Saved entries:
______

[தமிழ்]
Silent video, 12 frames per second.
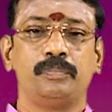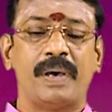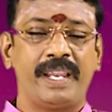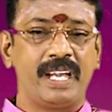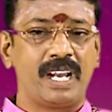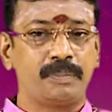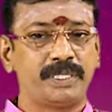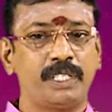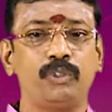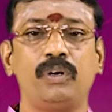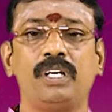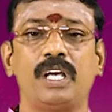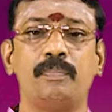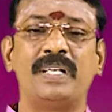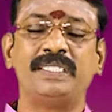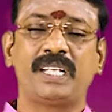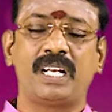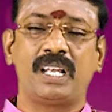பரிகாரம் செய்து கொள்ளுங்கள்
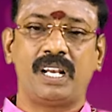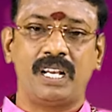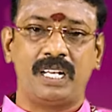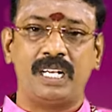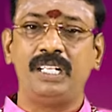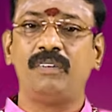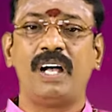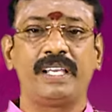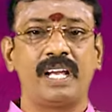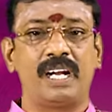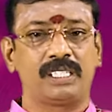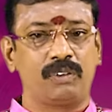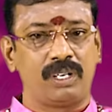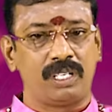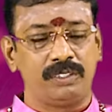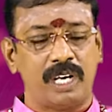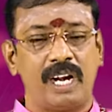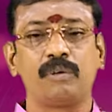மஞ்சள் கலரில் லட்டு வாங்கி
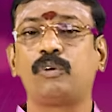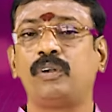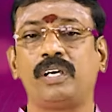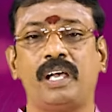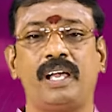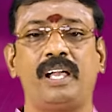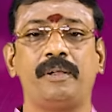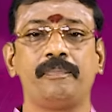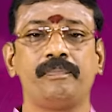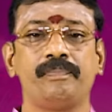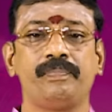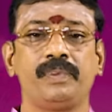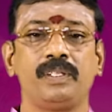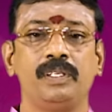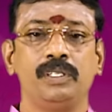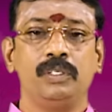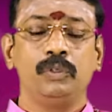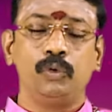அடுத்தவருக்கு தானம் கொடுங்க
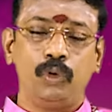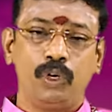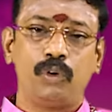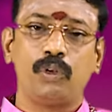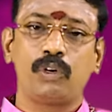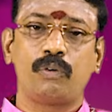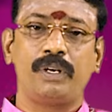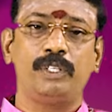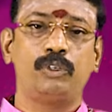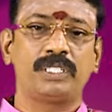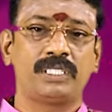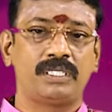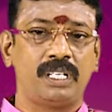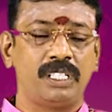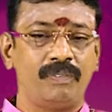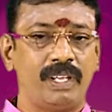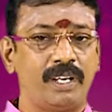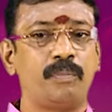குரு கொடுக்கக்கூடிய
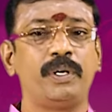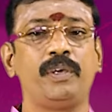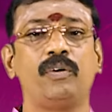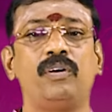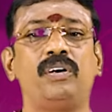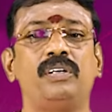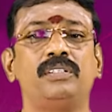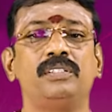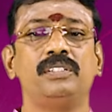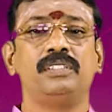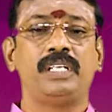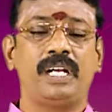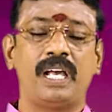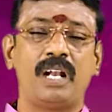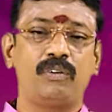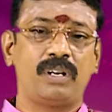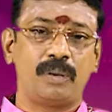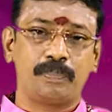தோஷத்துலேருந்து விலக முடியும் இன்றைய
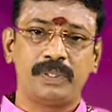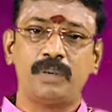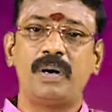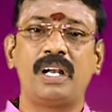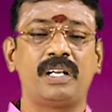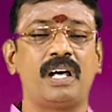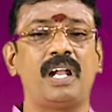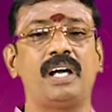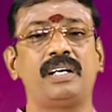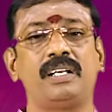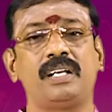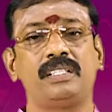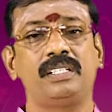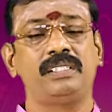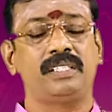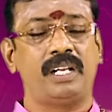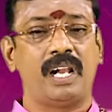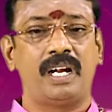நாள் ஒரு அற்புதமான நாளாக இருக்கிறது
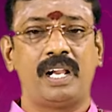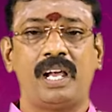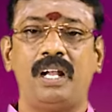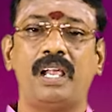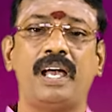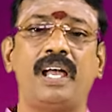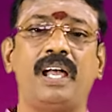இந்த நல்ல நாளில்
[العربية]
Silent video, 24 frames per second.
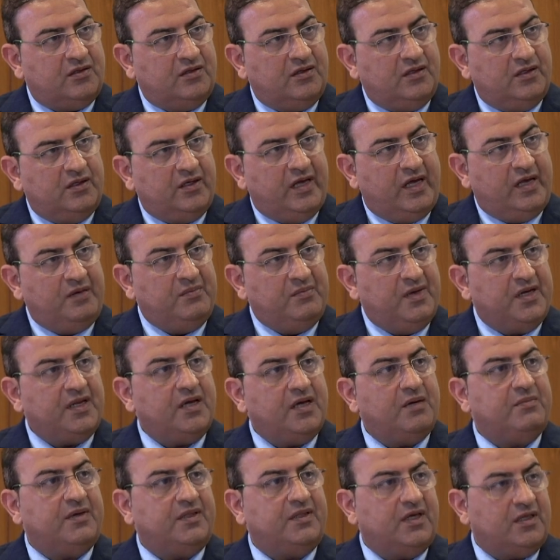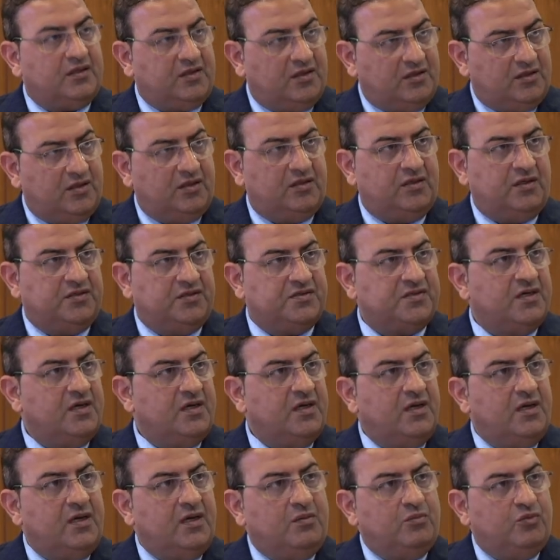لالمانيا بدات تدرس
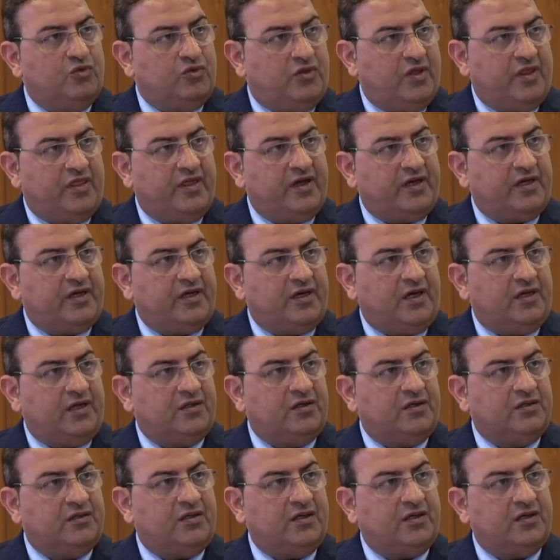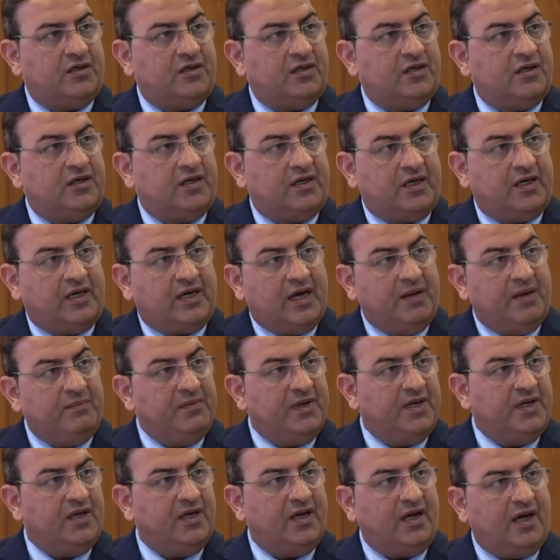متذكر حضرتك كم
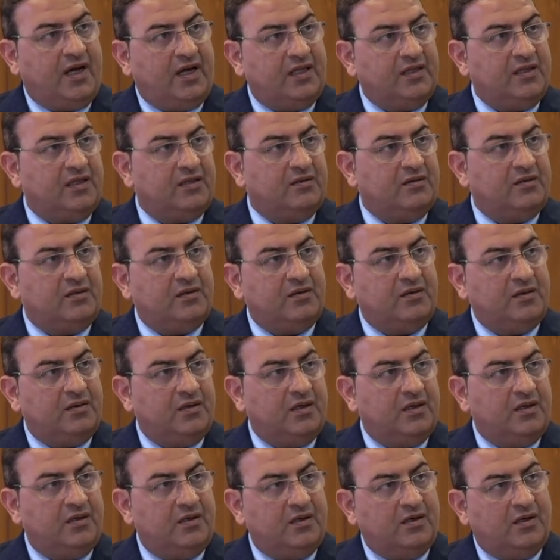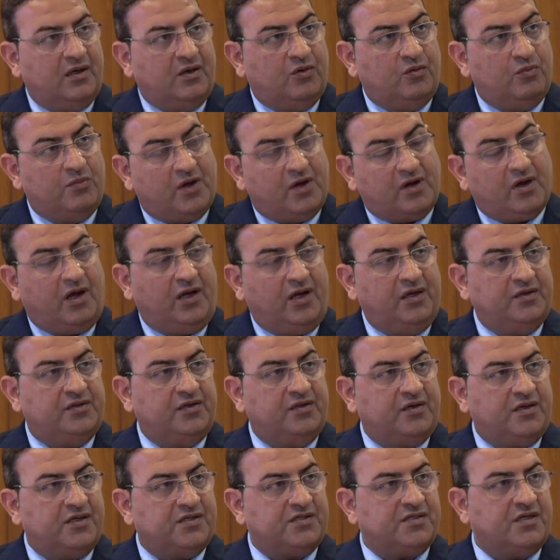هي عدد آه، او مراحل
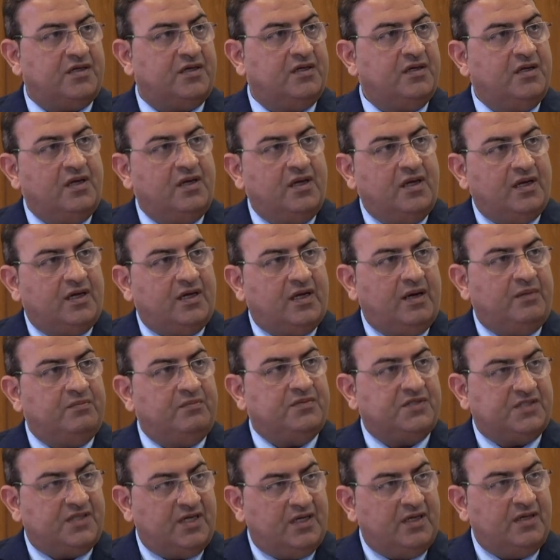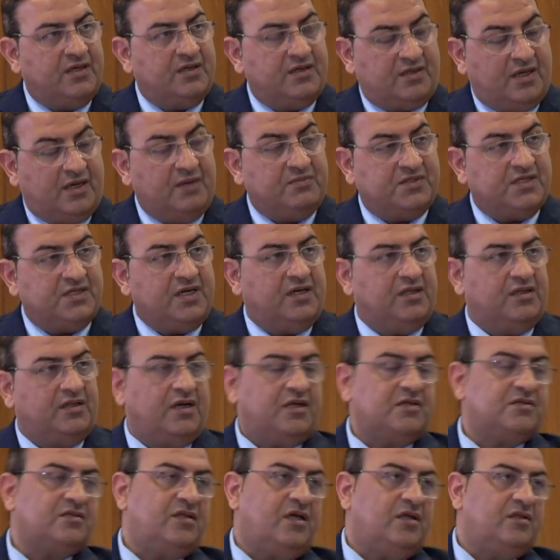الدراسه كم كم سنه
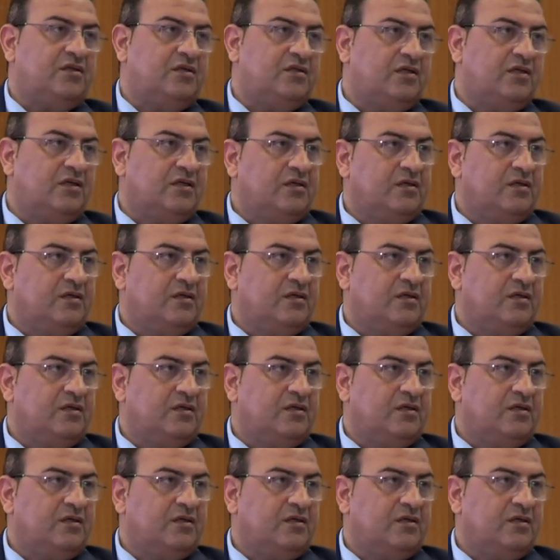درست حضرتك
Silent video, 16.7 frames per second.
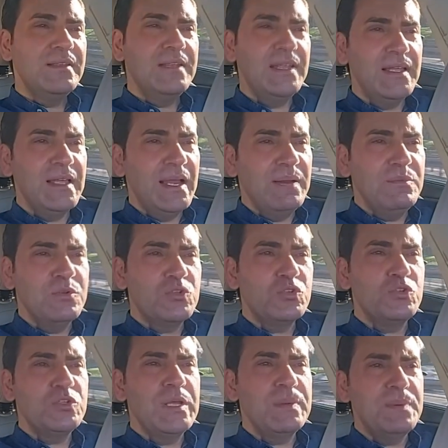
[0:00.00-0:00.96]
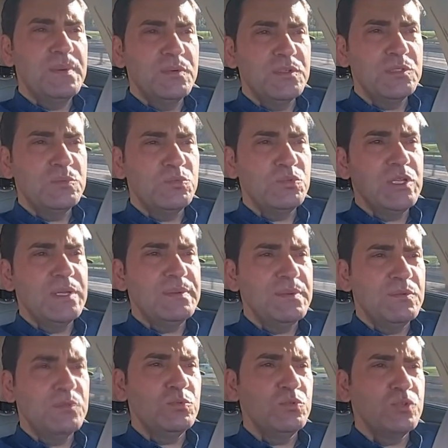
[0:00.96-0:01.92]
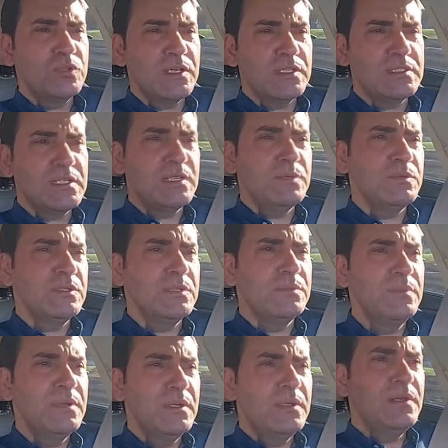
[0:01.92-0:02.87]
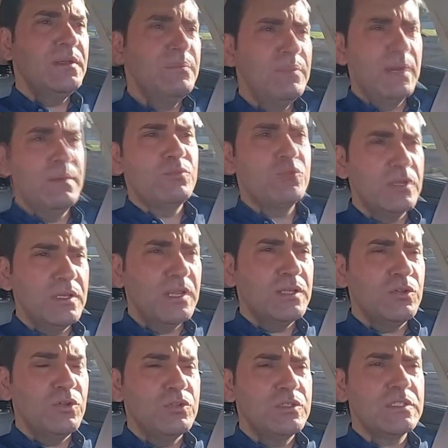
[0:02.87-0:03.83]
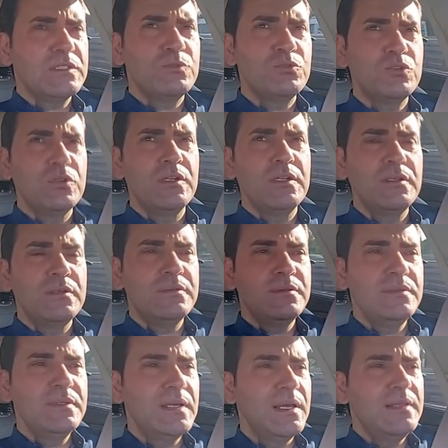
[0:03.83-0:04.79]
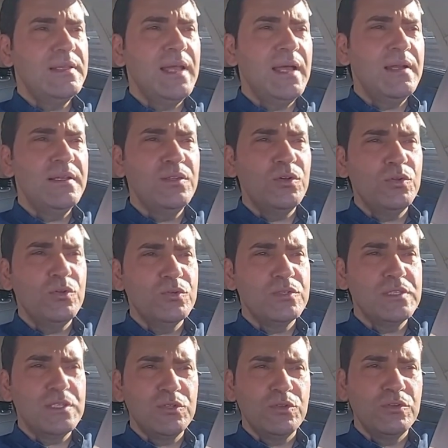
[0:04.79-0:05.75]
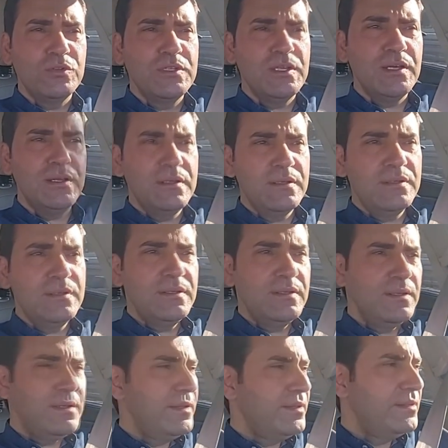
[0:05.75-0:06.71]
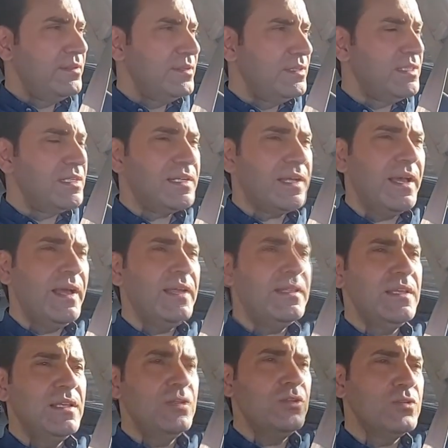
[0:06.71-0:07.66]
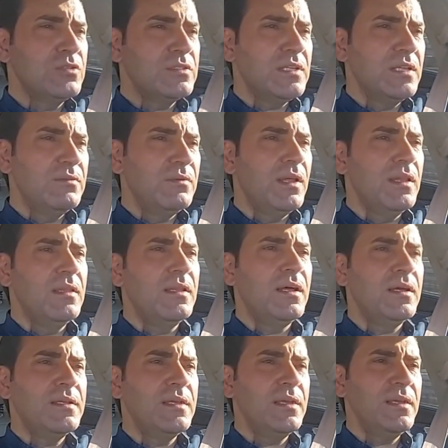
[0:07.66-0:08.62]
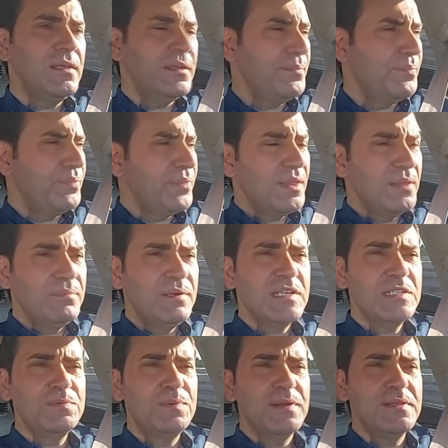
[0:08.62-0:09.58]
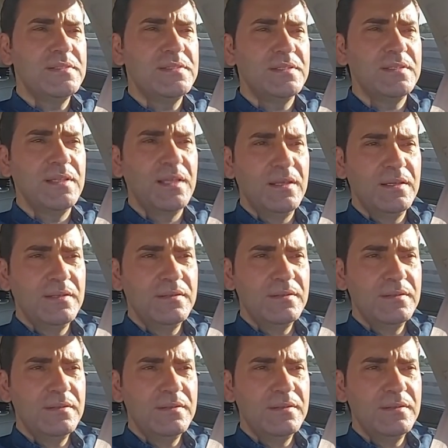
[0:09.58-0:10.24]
Değer mi şunu yapamadım, bunu yapamadım, bunu kazanamadım, ben buralarda olacaktım şu Yani nerede olursan ol ya. Şikayet ediyorsan vallahi paspassın ya.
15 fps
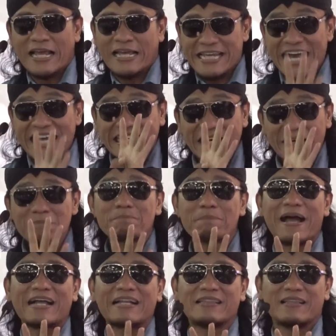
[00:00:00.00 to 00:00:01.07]
Yang
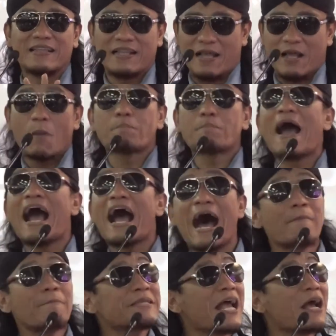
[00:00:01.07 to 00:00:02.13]
keempat,
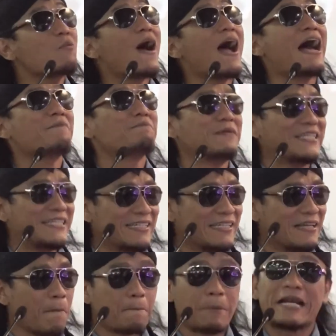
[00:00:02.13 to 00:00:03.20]
pahamnya Wahabi,
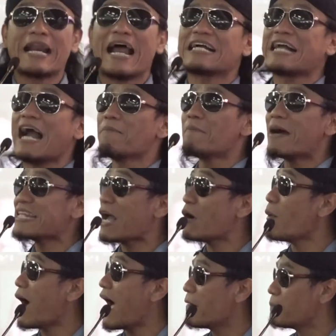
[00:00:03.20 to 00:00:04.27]

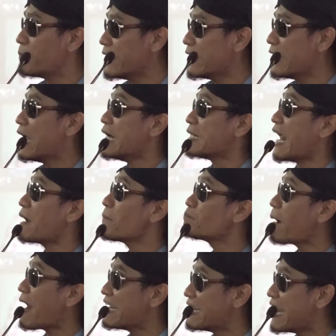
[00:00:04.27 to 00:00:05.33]
beragamanya Wahabi, dan
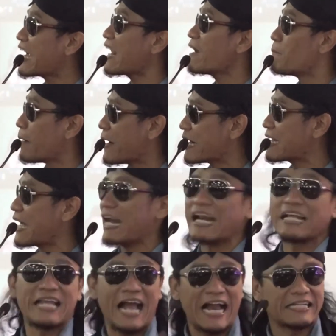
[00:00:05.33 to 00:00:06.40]
pandangan
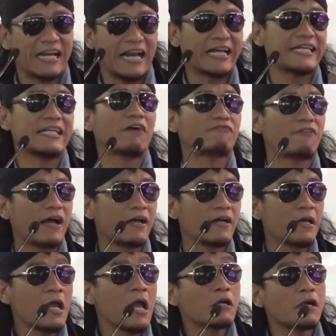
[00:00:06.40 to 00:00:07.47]
bernegaranya adalah khilafah.
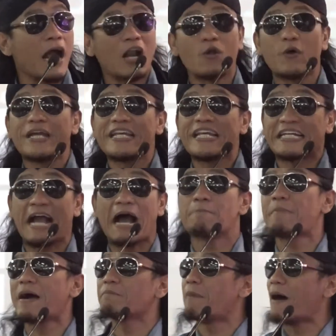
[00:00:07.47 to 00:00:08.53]
Kalau ini
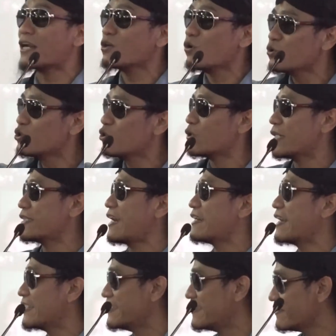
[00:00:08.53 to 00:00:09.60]
gampang banget untuk
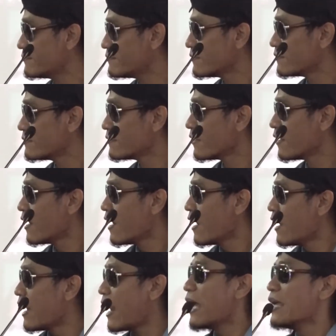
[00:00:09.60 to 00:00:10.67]
ditandai.
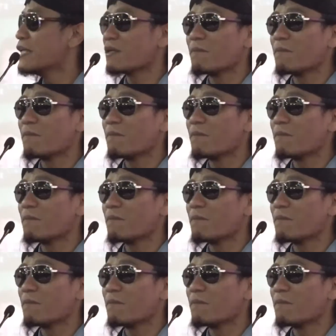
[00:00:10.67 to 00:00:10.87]
Lah,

______

### [TASK STATEMENT]
What is wanted is an exact copy of the lines from the line with "[00:00:05.33 to 00:00:06.40]" through the end of the records, both ends included, pictures excluded.

### [SOLUTION TO THIS PROBLEM]
[00:00:05.33 to 00:00:06.40]
pandangan
[00:00:06.40 to 00:00:07.47]
bernegaranya adalah khilafah.
[00:00:07.47 to 00:00:08.53]
Kalau ini
[00:00:08.53 to 00:00:09.60]
gampang banget untuk
[00:00:09.60 to 00:00:10.67]
ditandai.
[00:00:10.67 to 00:00:10.87]
Lah,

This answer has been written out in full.